When a customer reports that they are receiving spam tickets, we can check the following : 

What the source of the ticket is ? If it is Email, here are the checks : 


  • Check the Spam Score of the Incoming Email

  1.  Obtain the Email Message Headers of the email if available. Otherwise, you can hit the XML version of the ticket URL in the browser and get the backend ticket ID.
  2. Use search combinations such as :

    - "subject" AND "requester_email_address" or

    - "backend_ticket_id" AND "INSERT" to find the event ID.

    - Use the above keywords in the "freshdesk" logset in Haystack and obtain the event ID, Use the Event ID to search again to retrieve the complete ticket creation logs.

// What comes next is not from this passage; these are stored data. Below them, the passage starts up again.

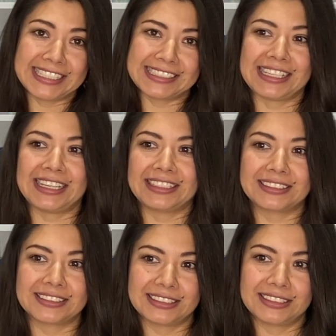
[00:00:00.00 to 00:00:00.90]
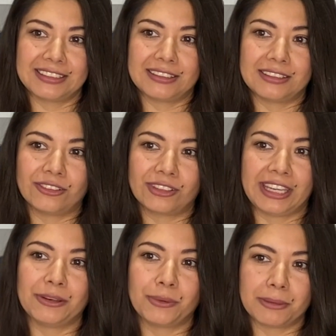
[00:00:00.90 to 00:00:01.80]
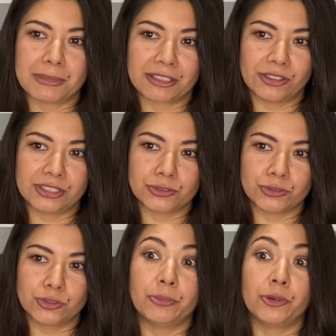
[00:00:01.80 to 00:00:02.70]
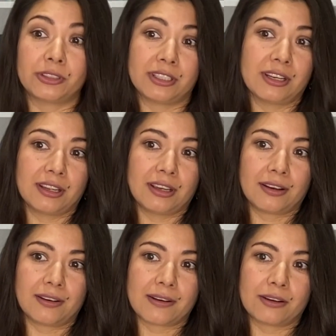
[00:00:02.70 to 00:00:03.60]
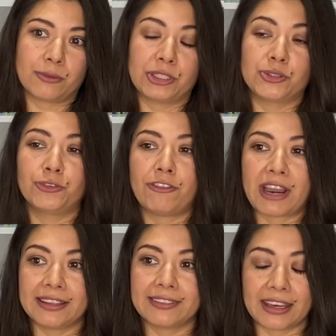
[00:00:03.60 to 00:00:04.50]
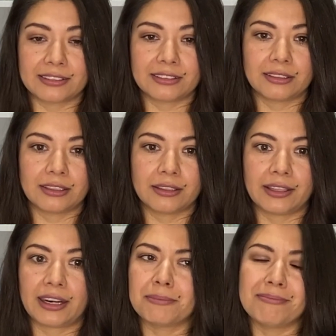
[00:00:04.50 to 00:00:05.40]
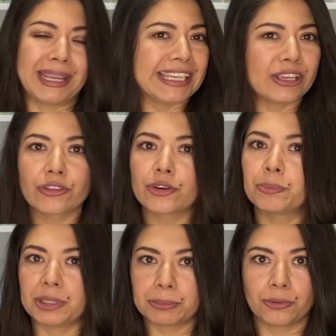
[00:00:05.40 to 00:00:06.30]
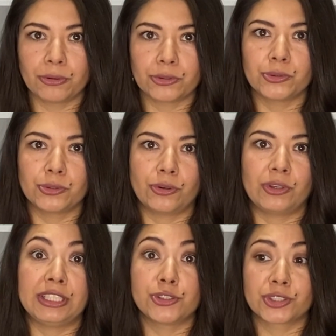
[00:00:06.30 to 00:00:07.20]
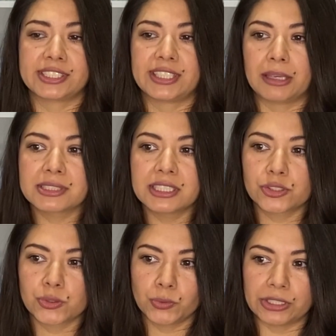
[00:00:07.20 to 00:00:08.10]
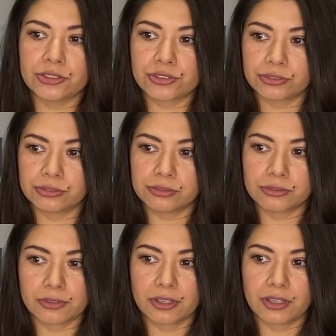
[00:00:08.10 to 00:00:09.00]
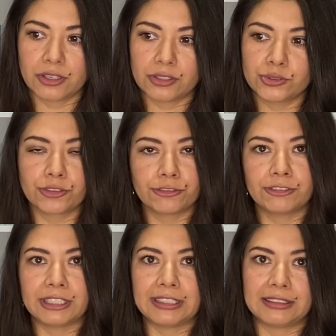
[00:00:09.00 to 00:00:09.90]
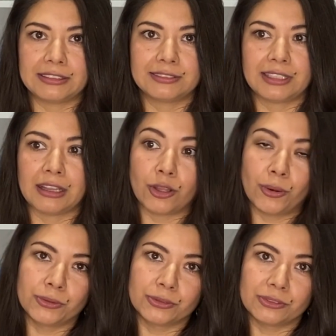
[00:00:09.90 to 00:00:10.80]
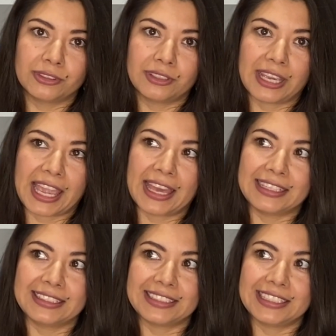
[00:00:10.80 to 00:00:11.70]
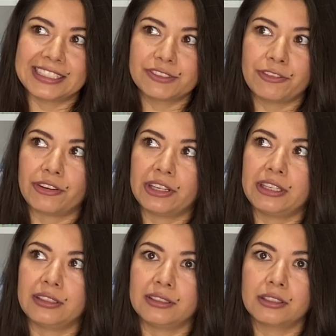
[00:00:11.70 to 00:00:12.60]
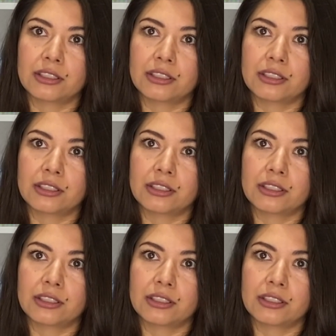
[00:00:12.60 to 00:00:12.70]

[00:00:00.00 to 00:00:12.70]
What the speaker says: it's like, okay, what am I going to do? But when you find that there are many other people, you know, in your same situation, you don't feel alone. And it's very,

  3. Within the logs, you can perform a browser search for the term "Parameters" to locate all the parameters sent by the email service, including the subject, from address, spam info, and more.

  4. Check the "score\" section inside the Parameters, and it should not be more than 6 as shown below. If the score is >=6, then the ticket would automatically be marked as Spam.


  • Virus filled attachments

    Sometimes a customer may report that a ticket is missing in Freshdesk but received in their mailbox. In this case, we can check the logs in Sumologic using the "email address" AND "INCOMING" as the keywords matching the exact timestamp and timezone.
    Look for the reason if it contains the below sentence. If yes, then we can ask the custome to check if there is some virus content in the attachment.



  • Case where an email that came in is actually a spam email, but the proactive spam filter did not catch it.

    When a customer mentions that a specific email is actually a spam email for them, but our Proactive spam filter did not catch it, we could fetch the ticket creation logs using the keywords mentioned in the first point, and create an L2 ticket to check with the email team to revise the spam rule for the specific account.